Perhaps, just as JSON became a more functional and popular format than XML we can build a new REST spec that simplifies all this.
I (really do) hate posting this but I swear every single "REST" or "RESTful" or "REST-ful" API post I see, there's always that guy that chides it for not being pure or REST or "-ful" or something. Do we really care that much? Does the API work? If so, move on...
The main issue with the quoted example is that GET is intended for non-destructive interaction with no side-effects. Whether you use PUT or POST is a much smaller argument than whether to use GET or something else.
To most people, honking the car's horn is an unwanted side effect.
As has already been pointed out, some browsers will fetch-ahead to ensure that pages appear to load instantly.
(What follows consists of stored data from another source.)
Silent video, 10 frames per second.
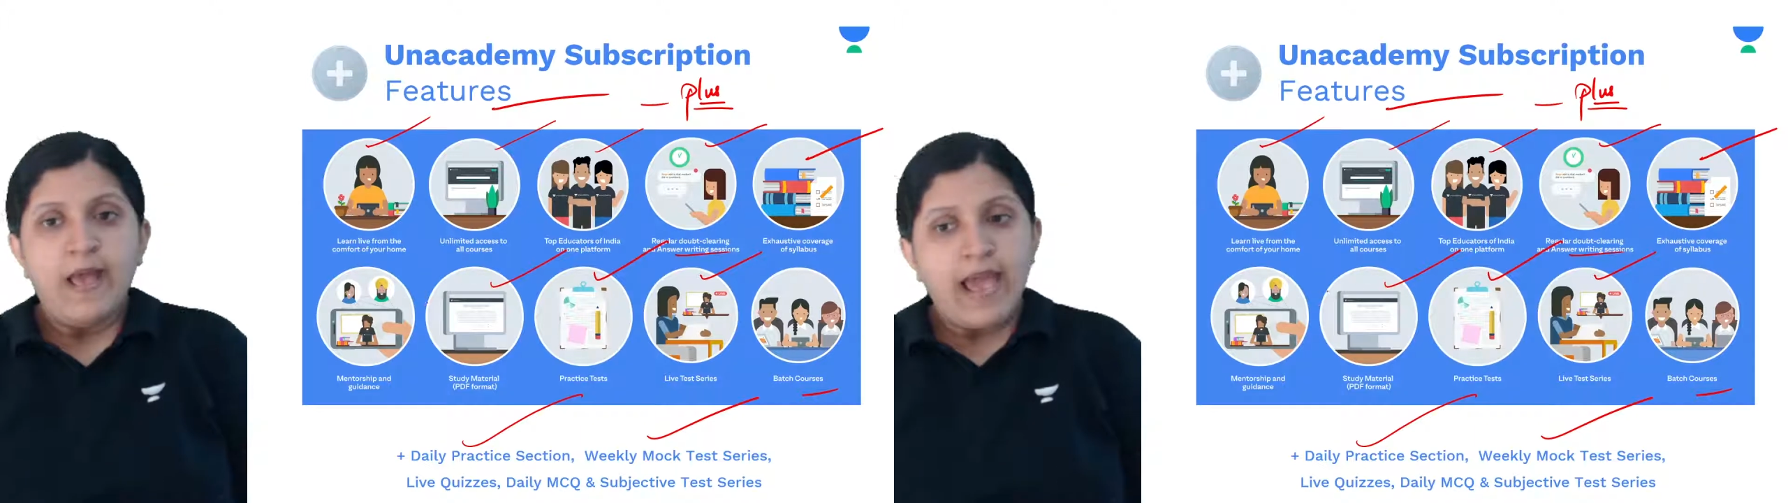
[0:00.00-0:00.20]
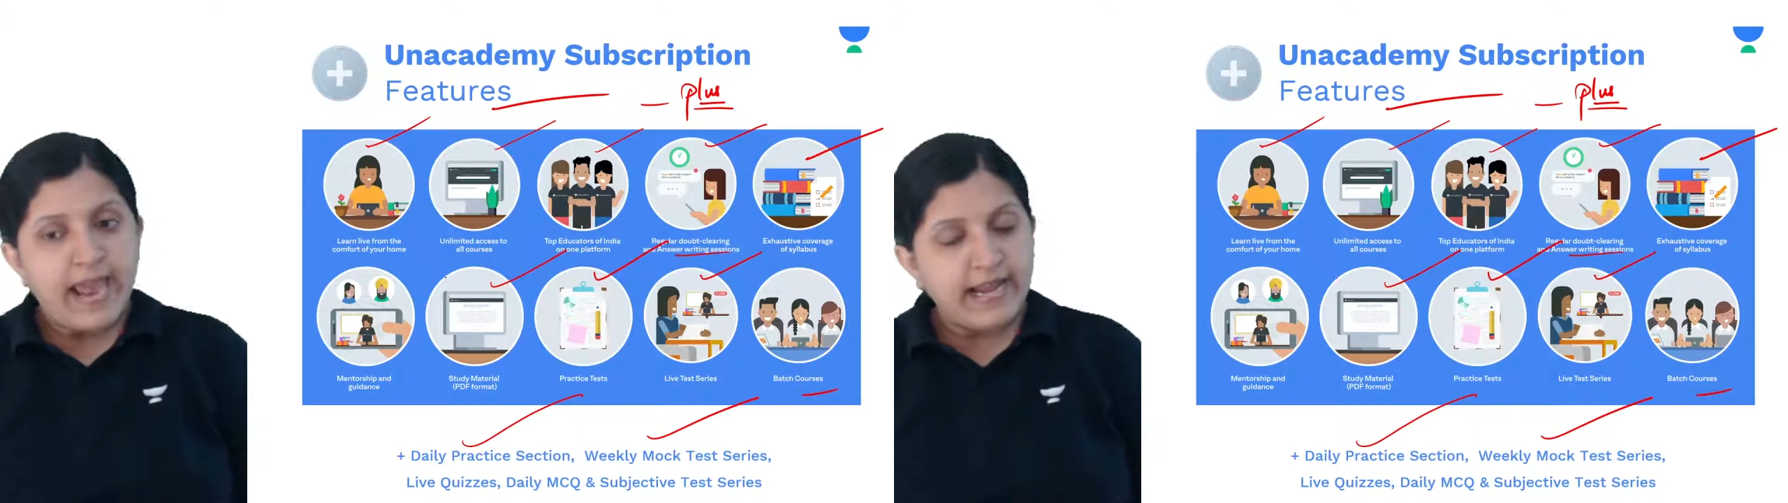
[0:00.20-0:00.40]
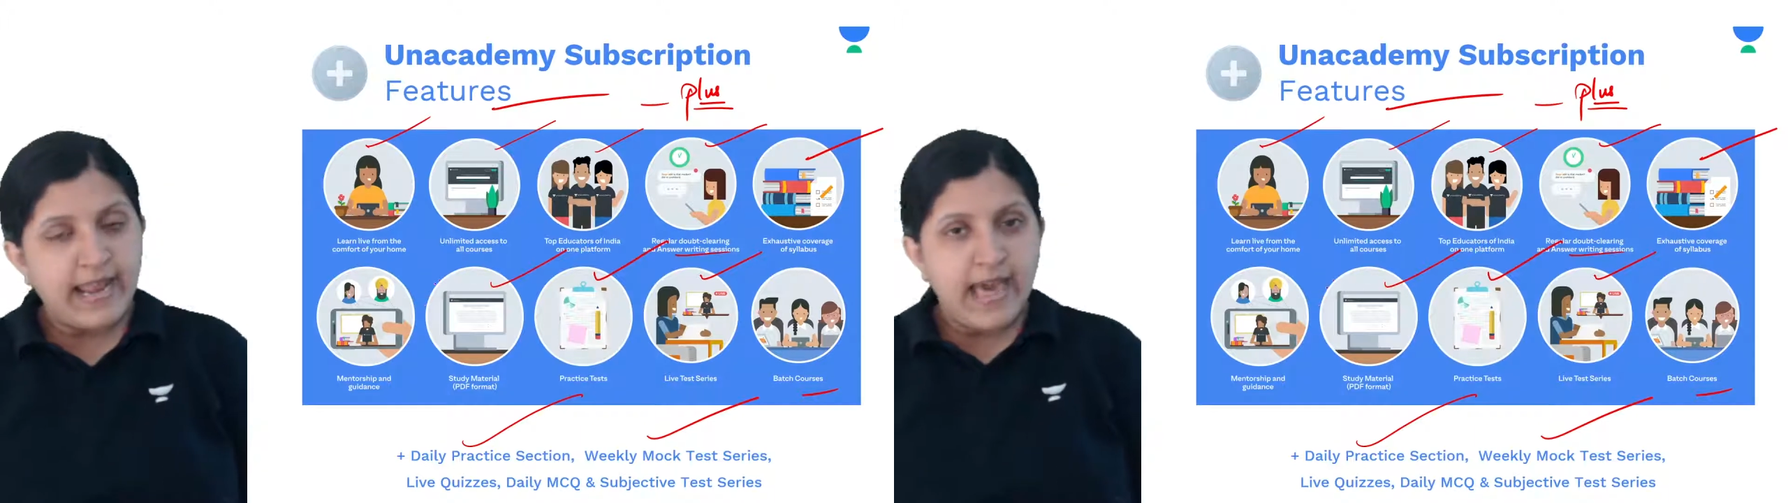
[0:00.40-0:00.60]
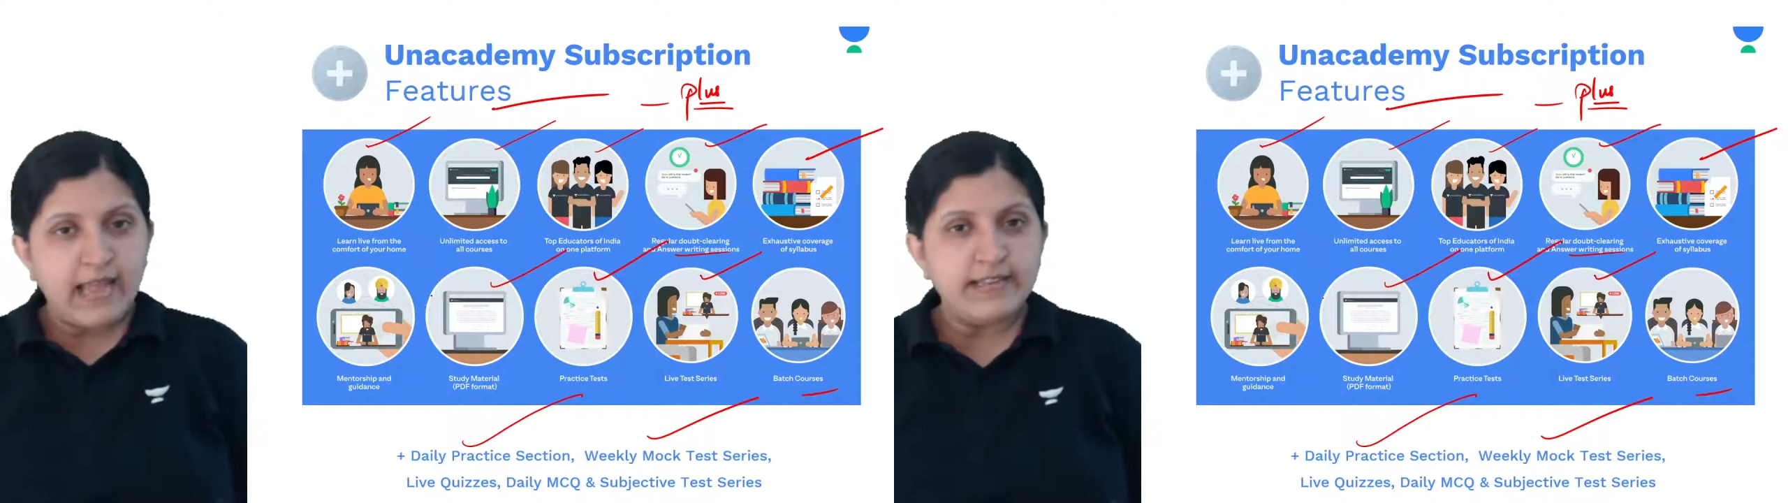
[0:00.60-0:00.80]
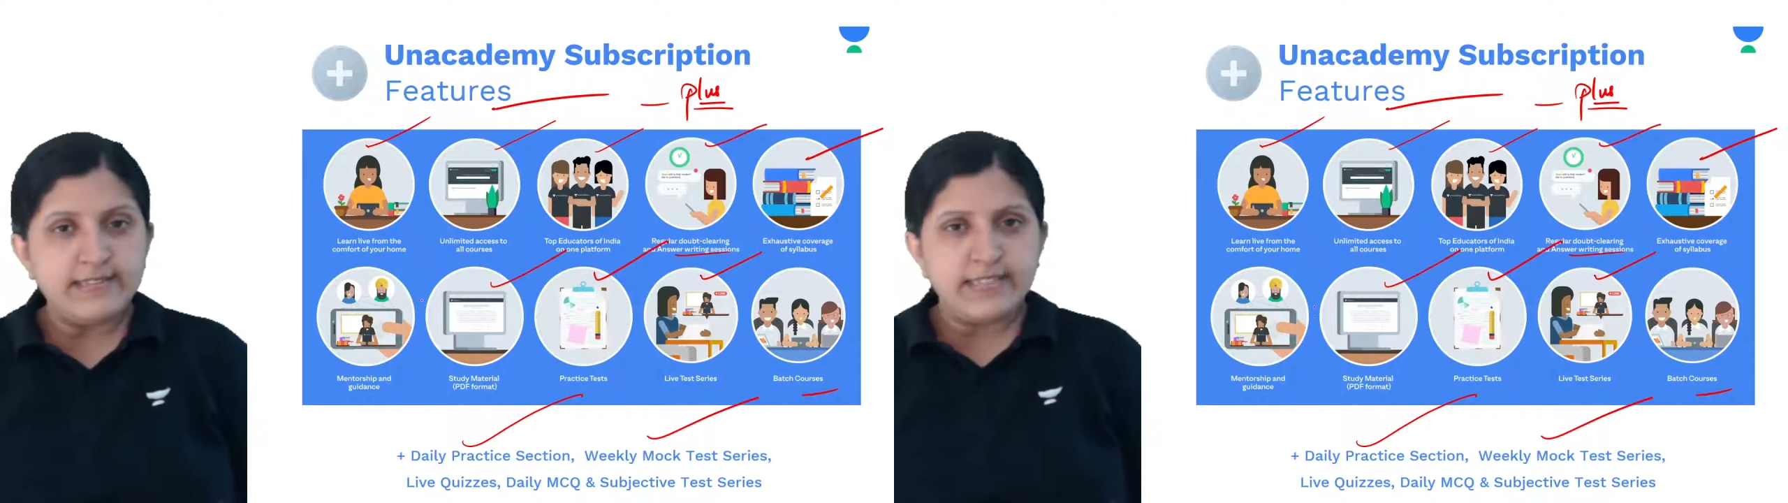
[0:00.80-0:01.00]
and
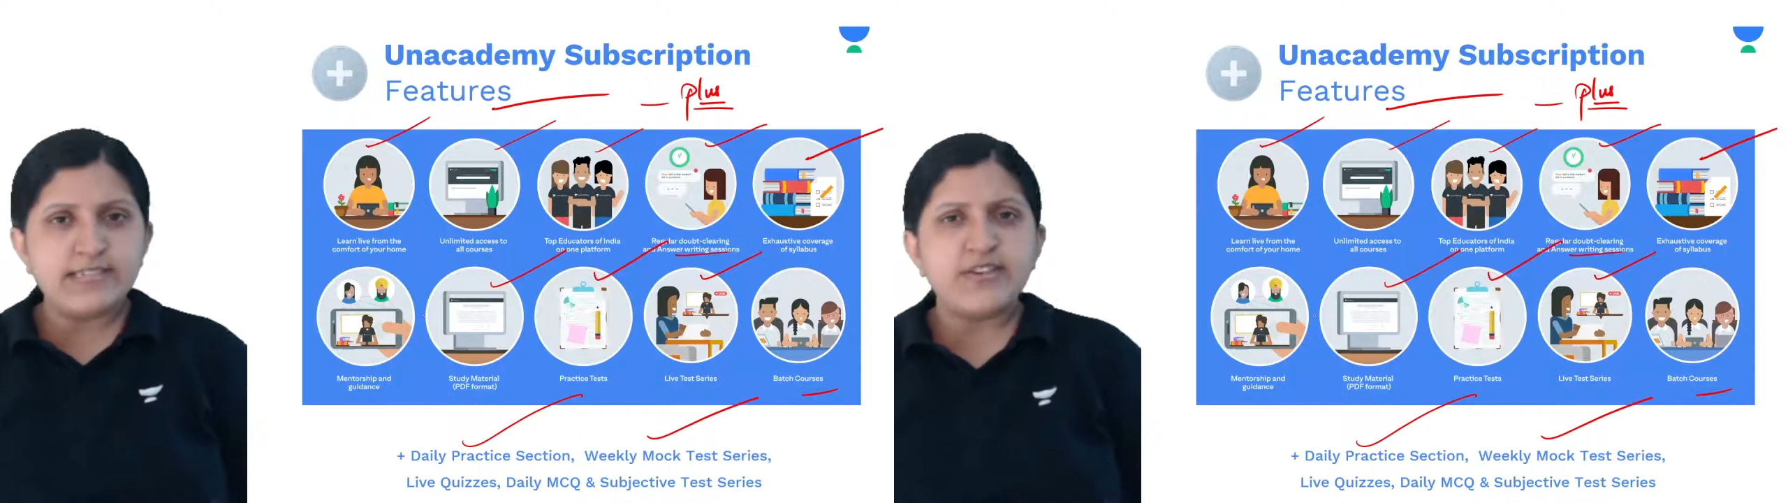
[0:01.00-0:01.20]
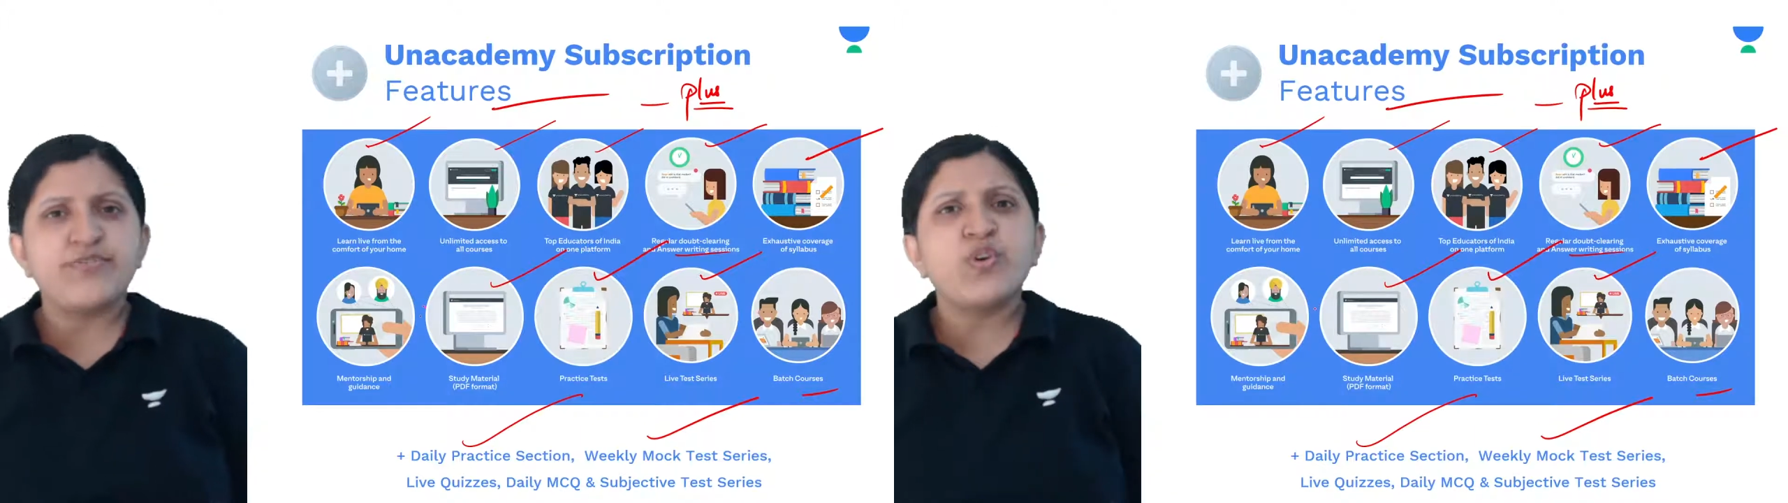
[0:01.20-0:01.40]
analysis if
If you open a page which is a bunch of buttons which do stuff like honk the horn, lock the door, raise the window or open the charging port door, there will be unwanted side effects.
If it doesn't follow the design pattern in some form that it states it does, then it should be referred to as the technological interface it's offered through - in this case a web service.
I would love an answer for this. How can we describe an api without just calling it a generic 'web service' - where that may be misinterpreted as being a SOAP web service. And it's not strictly a REST web service.
It's like XML all over again. Should it be an attribute or a child node? Should the parameter go in the header, or in the body, or in the URL? Should it be part of the URL path, or a URL parameter? Should the error be indicated in the HTTP status code or just in the body? Did we get it right, or do we need to find a Roy Fielding quotation illustrating the principle we violated?
Normally this wouldn't bother me, since I generally have faith that the "free market", so-to-speak, will favor the best technologies in the long run. But HTTP and REST have an artificial boost in that they are the only way to get through many firewalls, so in essence everyone has to go along with REST whether they want to or not (or at least tunnel over it). And of course everything can be made to work with REST, so everyone eventually converges on it, even if it's not the best fit, and its dominance grows.